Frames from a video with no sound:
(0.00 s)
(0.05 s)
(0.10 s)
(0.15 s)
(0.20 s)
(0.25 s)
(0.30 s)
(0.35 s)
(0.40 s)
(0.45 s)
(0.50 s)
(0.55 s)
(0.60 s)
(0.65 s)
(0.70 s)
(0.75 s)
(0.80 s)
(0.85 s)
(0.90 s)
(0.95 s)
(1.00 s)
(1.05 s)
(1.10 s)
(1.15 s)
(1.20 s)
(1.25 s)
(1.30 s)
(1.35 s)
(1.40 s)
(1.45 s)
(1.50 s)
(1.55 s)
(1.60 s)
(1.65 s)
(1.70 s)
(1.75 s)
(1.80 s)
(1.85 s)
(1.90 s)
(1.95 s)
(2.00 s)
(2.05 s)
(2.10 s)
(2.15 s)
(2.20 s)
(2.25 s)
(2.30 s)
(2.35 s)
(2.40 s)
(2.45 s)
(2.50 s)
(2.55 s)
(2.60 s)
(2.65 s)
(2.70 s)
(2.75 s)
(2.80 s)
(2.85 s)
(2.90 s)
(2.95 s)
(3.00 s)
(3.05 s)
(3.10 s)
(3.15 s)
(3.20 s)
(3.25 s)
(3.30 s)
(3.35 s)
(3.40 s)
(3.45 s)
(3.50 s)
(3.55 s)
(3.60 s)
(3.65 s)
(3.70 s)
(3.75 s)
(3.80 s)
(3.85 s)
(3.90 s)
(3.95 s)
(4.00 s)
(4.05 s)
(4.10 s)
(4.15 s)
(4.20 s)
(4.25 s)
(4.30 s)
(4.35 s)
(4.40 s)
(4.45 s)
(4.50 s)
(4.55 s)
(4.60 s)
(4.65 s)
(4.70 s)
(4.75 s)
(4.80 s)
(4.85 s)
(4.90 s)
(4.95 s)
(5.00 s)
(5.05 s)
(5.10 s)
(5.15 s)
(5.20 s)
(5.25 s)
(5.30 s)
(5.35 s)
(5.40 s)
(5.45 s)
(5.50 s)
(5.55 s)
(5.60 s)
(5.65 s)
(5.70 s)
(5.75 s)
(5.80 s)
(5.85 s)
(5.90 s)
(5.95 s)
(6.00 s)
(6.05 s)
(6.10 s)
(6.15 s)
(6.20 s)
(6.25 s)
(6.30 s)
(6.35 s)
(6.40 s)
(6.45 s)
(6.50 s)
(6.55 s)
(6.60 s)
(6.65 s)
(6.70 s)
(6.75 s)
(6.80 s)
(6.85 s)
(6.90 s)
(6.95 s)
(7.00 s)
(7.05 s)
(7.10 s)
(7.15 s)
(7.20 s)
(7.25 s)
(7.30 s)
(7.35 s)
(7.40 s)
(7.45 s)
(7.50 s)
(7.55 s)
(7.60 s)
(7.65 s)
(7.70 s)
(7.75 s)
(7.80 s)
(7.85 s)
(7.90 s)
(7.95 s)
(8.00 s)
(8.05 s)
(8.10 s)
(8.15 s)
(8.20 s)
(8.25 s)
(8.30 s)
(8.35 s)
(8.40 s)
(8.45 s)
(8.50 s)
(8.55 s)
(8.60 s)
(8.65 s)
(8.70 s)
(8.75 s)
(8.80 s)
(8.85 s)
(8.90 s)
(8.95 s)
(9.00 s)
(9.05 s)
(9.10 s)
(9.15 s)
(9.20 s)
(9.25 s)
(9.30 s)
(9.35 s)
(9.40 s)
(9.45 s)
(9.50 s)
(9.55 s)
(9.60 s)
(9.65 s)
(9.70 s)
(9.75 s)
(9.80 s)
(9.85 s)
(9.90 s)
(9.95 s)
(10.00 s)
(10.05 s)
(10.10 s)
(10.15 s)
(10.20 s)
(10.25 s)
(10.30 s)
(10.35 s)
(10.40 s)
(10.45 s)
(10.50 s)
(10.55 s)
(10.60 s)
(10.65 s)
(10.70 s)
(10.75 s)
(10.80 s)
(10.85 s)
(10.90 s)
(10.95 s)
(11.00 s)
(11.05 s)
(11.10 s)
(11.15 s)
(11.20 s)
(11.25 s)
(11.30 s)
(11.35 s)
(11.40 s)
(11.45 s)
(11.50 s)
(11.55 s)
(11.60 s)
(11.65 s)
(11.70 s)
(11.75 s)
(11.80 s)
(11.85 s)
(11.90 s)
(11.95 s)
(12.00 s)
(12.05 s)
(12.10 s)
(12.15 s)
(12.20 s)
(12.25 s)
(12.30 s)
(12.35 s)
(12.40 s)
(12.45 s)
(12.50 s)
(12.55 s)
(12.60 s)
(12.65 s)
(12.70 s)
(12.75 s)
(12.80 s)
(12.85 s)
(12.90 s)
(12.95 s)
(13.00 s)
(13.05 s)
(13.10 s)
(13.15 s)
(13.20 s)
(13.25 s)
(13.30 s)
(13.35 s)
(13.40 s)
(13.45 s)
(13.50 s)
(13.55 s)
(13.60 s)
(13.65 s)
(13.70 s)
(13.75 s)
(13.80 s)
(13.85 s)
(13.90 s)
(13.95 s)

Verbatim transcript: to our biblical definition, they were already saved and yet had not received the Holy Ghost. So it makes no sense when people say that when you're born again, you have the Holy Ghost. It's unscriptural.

_ _ _ _

EXERCISE AIM> Copy the records above, keeping each line identical.

REPLY TO THE TASK>
Frames from a video with no sound:
(0.00 s)
(0.05 s)
(0.10 s)
(0.15 s)
(0.20 s)
(0.25 s)
(0.30 s)
(0.35 s)
(0.40 s)
(0.45 s)
(0.50 s)
(0.55 s)
(0.60 s)
(0.65 s)
(0.70 s)
(0.75 s)
(0.80 s)
(0.85 s)
(0.90 s)
(0.95 s)
(1.00 s)
(1.05 s)
(1.10 s)
(1.15 s)
(1.20 s)
(1.25 s)
(1.30 s)
(1.35 s)
(1.40 s)
(1.45 s)
(1.50 s)
(1.55 s)
(1.60 s)
(1.65 s)
(1.70 s)
(1.75 s)
(1.80 s)
(1.85 s)
(1.90 s)
(1.95 s)
(2.00 s)
(2.05 s)
(2.10 s)
(2.15 s)
(2.20 s)
(2.25 s)
(2.30 s)
(2.35 s)
(2.40 s)
(2.45 s)
(2.50 s)
(2.55 s)
(2.60 s)
(2.65 s)
(2.70 s)
(2.75 s)
(2.80 s)
(2.85 s)
(2.90 s)
(2.95 s)
(3.00 s)
(3.05 s)
(3.10 s)
(3.15 s)
(3.20 s)
(3.25 s)
(3.30 s)
(3.35 s)
(3.40 s)
(3.45 s)
(3.50 s)
(3.55 s)
(3.60 s)
(3.65 s)
(3.70 s)
(3.75 s)
(3.80 s)
(3.85 s)
(3.90 s)
(3.95 s)
(4.00 s)
(4.05 s)
(4.10 s)
(4.15 s)
(4.20 s)
(4.25 s)
(4.30 s)
(4.35 s)
(4.40 s)
(4.45 s)
(4.50 s)
(4.55 s)
(4.60 s)
(4.65 s)
(4.70 s)
(4.75 s)
(4.80 s)
(4.85 s)
(4.90 s)
(4.95 s)
(5.00 s)
(5.05 s)
(5.10 s)
(5.15 s)
(5.20 s)
(5.25 s)
(5.30 s)
(5.35 s)
(5.40 s)
(5.45 s)
(5.50 s)
(5.55 s)
(5.60 s)
(5.65 s)
(5.70 s)
(5.75 s)
(5.80 s)
(5.85 s)
(5.90 s)
(5.95 s)
(6.00 s)
(6.05 s)
(6.10 s)
(6.15 s)
(6.20 s)
(6.25 s)
(6.30 s)
(6.35 s)
(6.40 s)
(6.45 s)
(6.50 s)
(6.55 s)
(6.60 s)
(6.65 s)
(6.70 s)
(6.75 s)
(6.80 s)
(6.85 s)
(6.90 s)
(6.95 s)
(7.00 s)
(7.05 s)
(7.10 s)
(7.15 s)
(7.20 s)
(7.25 s)
(7.30 s)
(7.35 s)
(7.40 s)
(7.45 s)
(7.50 s)
(7.55 s)
(7.60 s)
(7.65 s)
(7.70 s)
(7.75 s)
(7.80 s)
(7.85 s)
(7.90 s)
(7.95 s)
(8.00 s)
(8.05 s)
(8.10 s)
(8.15 s)
(8.20 s)
(8.25 s)
(8.30 s)
(8.35 s)
(8.40 s)
(8.45 s)
(8.50 s)
(8.55 s)
(8.60 s)
(8.65 s)
(8.70 s)
(8.75 s)
(8.80 s)
(8.85 s)
(8.90 s)
(8.95 s)
(9.00 s)
(9.05 s)
(9.10 s)
(9.15 s)
(9.20 s)
(9.25 s)
(9.30 s)
(9.35 s)
(9.40 s)
(9.45 s)
(9.50 s)
(9.55 s)
(9.60 s)
(9.65 s)
(9.70 s)
(9.75 s)
(9.80 s)
(9.85 s)
(9.90 s)
(9.95 s)
(10.00 s)
(10.05 s)
(10.10 s)
(10.15 s)
(10.20 s)
(10.25 s)
(10.30 s)
(10.35 s)
(10.40 s)
(10.45 s)
(10.50 s)
(10.55 s)
(10.60 s)
(10.65 s)
(10.70 s)
(10.75 s)
(10.80 s)
(10.85 s)
(10.90 s)
(10.95 s)
(11.00 s)
(11.05 s)
(11.10 s)
(11.15 s)
(11.20 s)
(11.25 s)
(11.30 s)
(11.35 s)
(11.40 s)
(11.45 s)
(11.50 s)
(11.55 s)
(11.60 s)
(11.65 s)
(11.70 s)
(11.75 s)
(11.80 s)
(11.85 s)
(11.90 s)
(11.95 s)
(12.00 s)
(12.05 s)
(12.10 s)
(12.15 s)
(12.20 s)
(12.25 s)
(12.30 s)
(12.35 s)
(12.40 s)
(12.45 s)
(12.50 s)
(12.55 s)
(12.60 s)
(12.65 s)
(12.70 s)
(12.75 s)
(12.80 s)
(12.85 s)
(12.90 s)
(12.95 s)
(13.00 s)
(13.05 s)
(13.10 s)
(13.15 s)
(13.20 s)
(13.25 s)
(13.30 s)
(13.35 s)
(13.40 s)
(13.45 s)
(13.50 s)
(13.55 s)
(13.60 s)
(13.65 s)
(13.70 s)
(13.75 s)
(13.80 s)
(13.85 s)
(13.90 s)
(13.95 s)

Verbatim transcript: to our biblical definition, they were already saved and yet had not received the Holy Ghost. So it makes no sense when people say that when you're born again, you have the Holy Ghost. It's unscriptural.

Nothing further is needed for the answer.